Wednesday, June 09, 2004

The Nature of Ronald Reagan: Will the Earth Accept His Corpse?

"[Reagan's Secretary of Interior James] Watt had doomed himself by denouncing the members of the federal coal-leasing commission as "a black, a woman, two Jews and a cripple." The commissioners had shown the audacity to resist Watt's demented shale-oil scheme, which sought to transform the Great Plains into a moonlike landscape of craters and toxic slush ponds. So like Earl Butz before him, Watt's political obituary was written with a racist slur. It's probably fitting that he fell from such a self-inflicted trifle. After all, he was an unrepentent bigot, just like his boss Ronnie. Ask any Apache.
Of course, the Christian fundamentalist and apostle of strip-mining from Wyoming nearly lost his job over another bone-headed misdemeanor: his attempt to bar the Beach Boys from performing at a 4th of July concert on the National Mall. Reagan had to intervene personally on behalf of that All-American band, whose music could have provided the soundtrack for the sunny brand of trickle-down utopianism the president was trying to force-feed the country in those days. The Gipper, who, if nothing else, always demonstrated a keen pr sense, may well have lost confidence in Watt at that precise moment.
But the Interior Secretary, who once declared that the end of the Earth was so close at hand that there was no reason to fret about conserving ecosystems for the long haul, had been on the ropes from the beginning of his tenure, due in large part to the Dump Watt campaign initiated by Brower and his group Friends of the Earth only weeks after Watt's nomination was confirmed by the US senate. Within a few months, Friends of the Earth had gathered more than two million signatures on a petition calling for Watt's removal. In those days, the right to petition the government still seemed to stand for something.
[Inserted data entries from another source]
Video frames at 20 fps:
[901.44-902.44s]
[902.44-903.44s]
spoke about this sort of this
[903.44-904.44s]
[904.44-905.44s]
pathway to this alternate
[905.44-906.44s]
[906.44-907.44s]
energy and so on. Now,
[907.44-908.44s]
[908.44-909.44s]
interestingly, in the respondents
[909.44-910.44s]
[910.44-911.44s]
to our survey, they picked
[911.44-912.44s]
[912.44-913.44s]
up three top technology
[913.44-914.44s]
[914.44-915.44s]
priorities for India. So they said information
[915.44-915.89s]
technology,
Watt's approach to the plunder of the planet seethed with an evangelical fervor. He brought with him to Washington a gang of libertarian missionaries, mostly veterans of the Coors-funded Mountain States Legal Foundation, who referred to themselves as the Colorado Crazies. Their mission: privatize the public estate. Many of them were transparent crooks who ended up facing indictment and doing time in federal prison for self-dealing and public corruption. They gave away billions in public timber, coal and oil to favored corporations, leaving behind toxic scars where there used to be wild forests, trout streams and deserts. These thieves were part of the same claque of race-baiting zealots who demonized welfare mothers as swindlers of the public treasury. . . .
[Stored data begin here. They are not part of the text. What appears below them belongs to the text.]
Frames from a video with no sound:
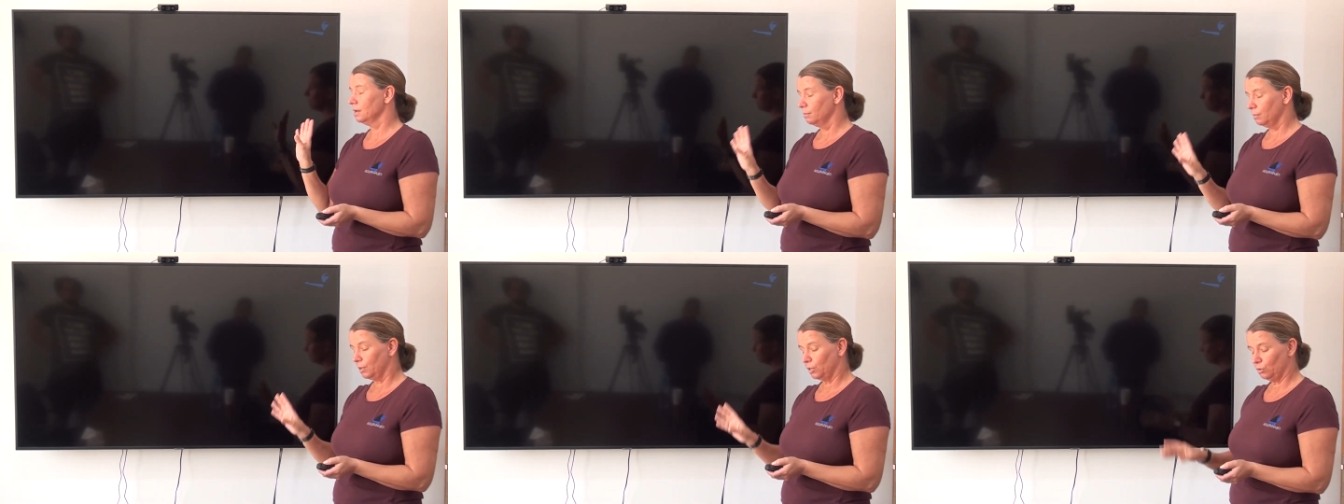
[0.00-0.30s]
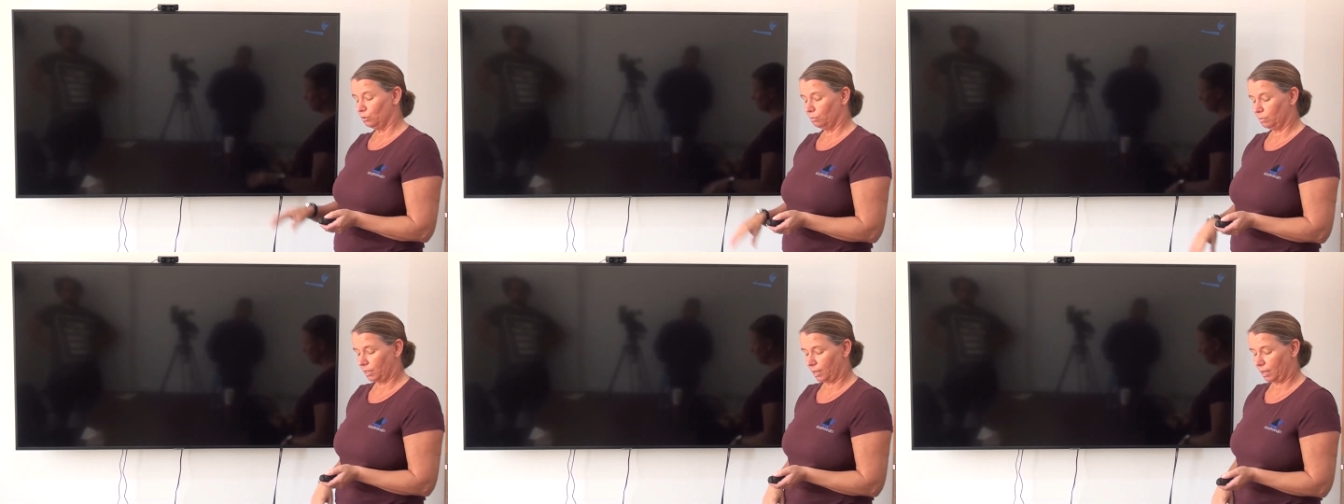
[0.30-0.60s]
but
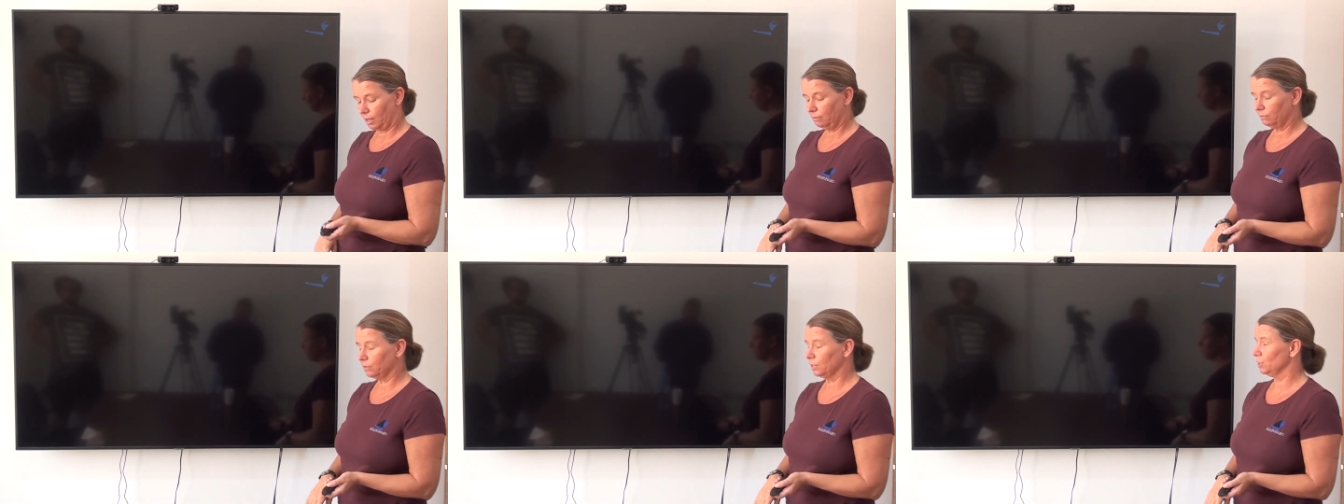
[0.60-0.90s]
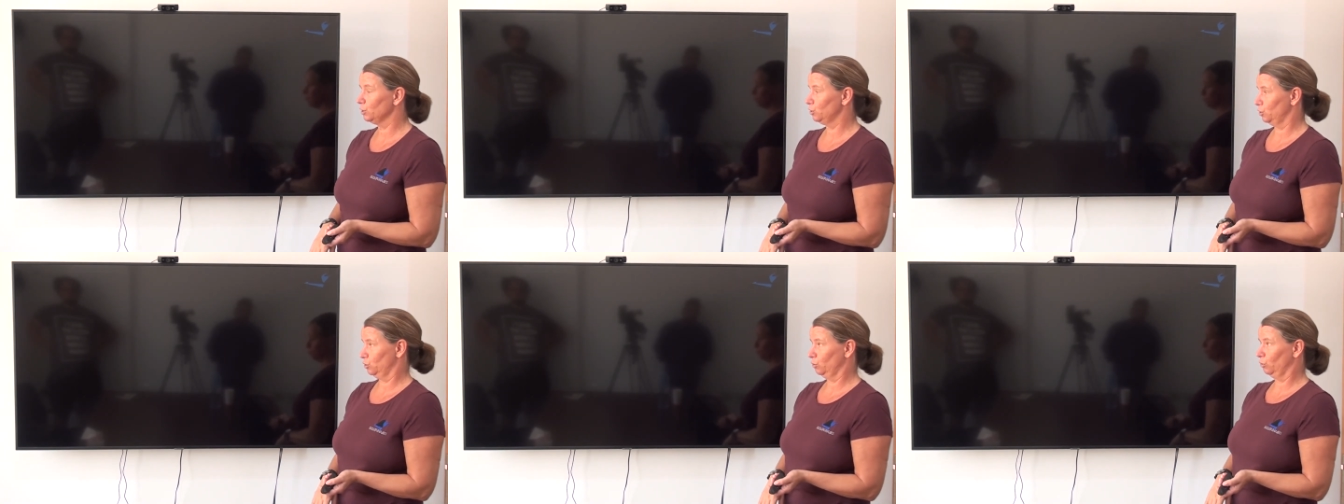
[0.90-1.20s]
her behavior
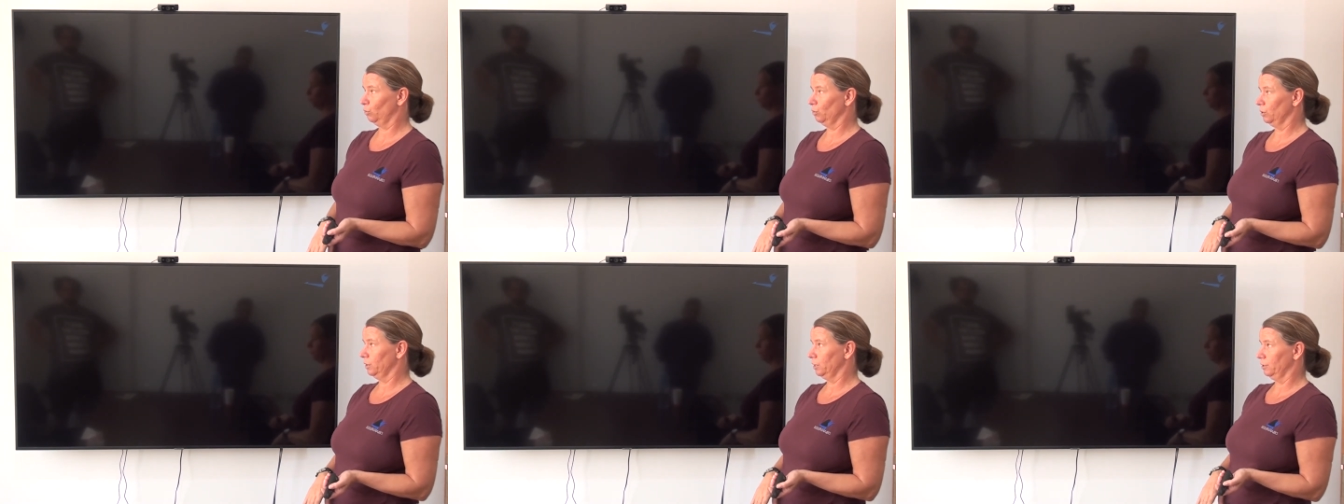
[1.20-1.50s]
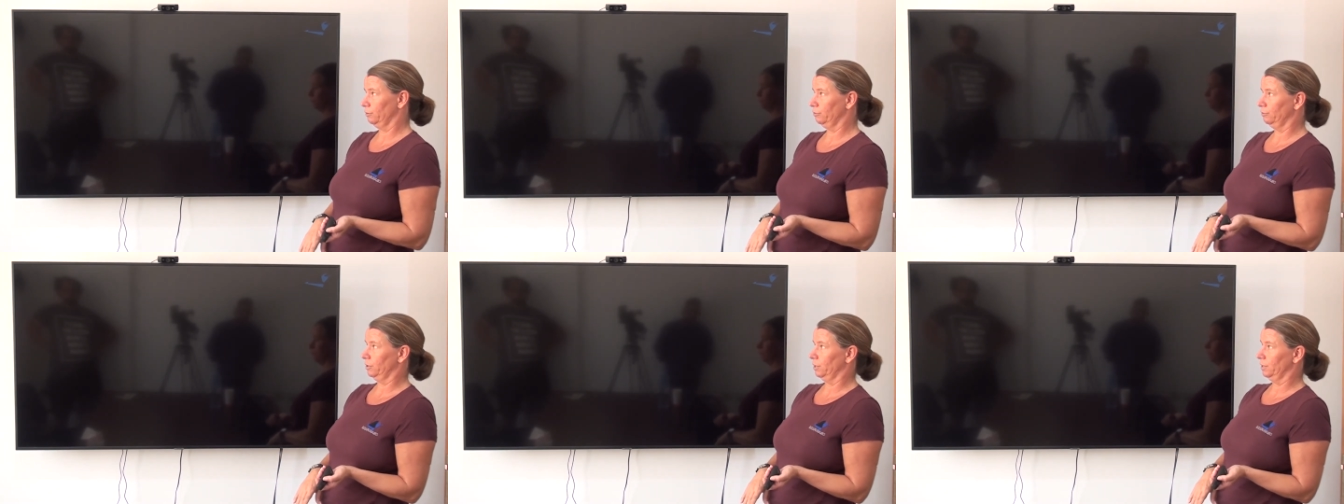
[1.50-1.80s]
is totally
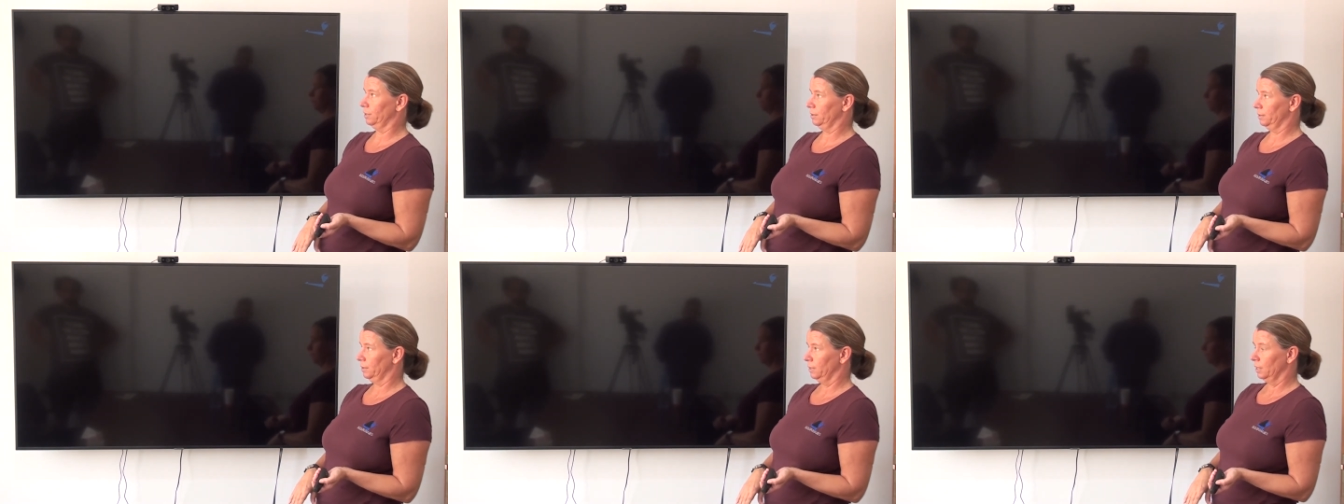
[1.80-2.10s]
different.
Watt, who was himself charged with 25 felony counts of lying and obstruction of justice, never hid his rapine agenda behind soft, made-for-primetime rhetoric. He never preached about win-win solutions, ecological forestry or sustainable development. From the beginning, James Watt's message was clear: grab it all, grab it now. God wills it so. The message was so high-pitched and unadulterated that it provoked a fierce global resistance that frustrated Watt at nearly every turn. In the end, he achieved almost nothing for the forces of darkness."